Names are usually seen as essential, too. Names are fundamental to identity. "Thank you, Joe." Then the door slammed behind her and she was alone on the sidewalk and she realized that in all the years she had been going to Joe Lundy's store she had never before called him by his name. Joe. It sounded strange to her. Wrong, almost. But she had said it. She had said it loud. She had wished she had said it earlier," remarks the woman. Why is it that the Japanese-American family is never named - indeed, the woman doesn't even call her children anything other than "the boy" or "the girl" throughout the novel - yet the untitled woman calls others, people outside their family, by their first names with little hesitation? Even White Dog, an animal who is killed like an animal, is technically named. Otsuka may be trying to say something here, whether it's a comment on Japanese culture as a whole, or simply a remark about the family's tenacity and modesty, as their reluctance to attach names to themselves speaks loudly when juxtaposed against outside influences.

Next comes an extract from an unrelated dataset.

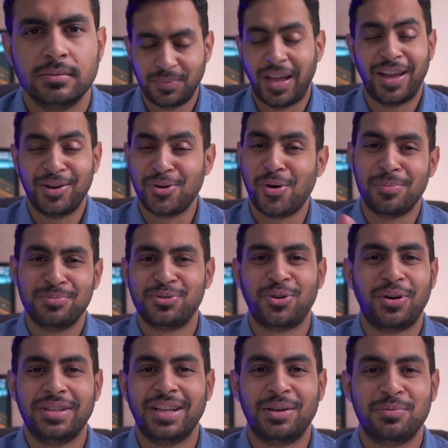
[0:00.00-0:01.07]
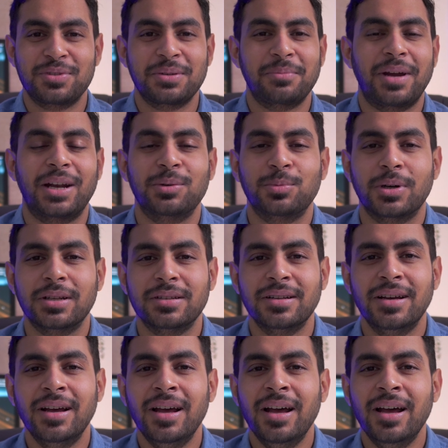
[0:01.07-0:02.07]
I know, I'm sorry, that was a bad one.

Perhaps the family's namelessness was intended to twist cultural statements, which are not usually seen as malleable, into something else entirely. "She took The Gleaners out of its frame and looked at the picture one last time. She wondered why she had let it hang in the kitchen for so long. It bothered her, the way those peasants were forever bent over above that endless field of wheat," says the woman. In either a darkly ironic statement, or a boldly defiant declaration, Otsuka plays around with Asian typicality: that women are wilting flowers, banded feet, well-poised objects of subservience. Considering Otsuka mentions "the woman, who did not always follow the rules, followed the rules" when describing her thoughts towards moving into the internment camps, in addition to emphasizing her individualistic streak with phrases like "sitting down on the landing with her dress pushed up above her knees and lighting a cigarette," (a woman smoking and wearing a dress above the knee during the 40s virtually spells out a lack of adherence to social mores) using The Gleaners painting and the woman's reaction to its realism is symbolically defiant - as well as foreshadowing the station, that of chattel, which the woman and her family will later occupy in the internment camp. Further imprisonment symbolism appears moments after the woman releases the family macaw from its cage. "Without the bird in the cage, the house felt empty," muses the woman, with deafening irony. In addition to being an obvious allusion to internment camps, the irony - that a house would feel empty without a captive soul within it - is biting. Cloak-and-dagger irony seems to be Otsuka's favorite vehicle to convey imagery and emotion, because the woman's emotional responses to outside events, nor her own inner thoughts, are rarely described in detail. Instead, they are shown to the audience, leaving meaningful interpretation of characters up to the readers.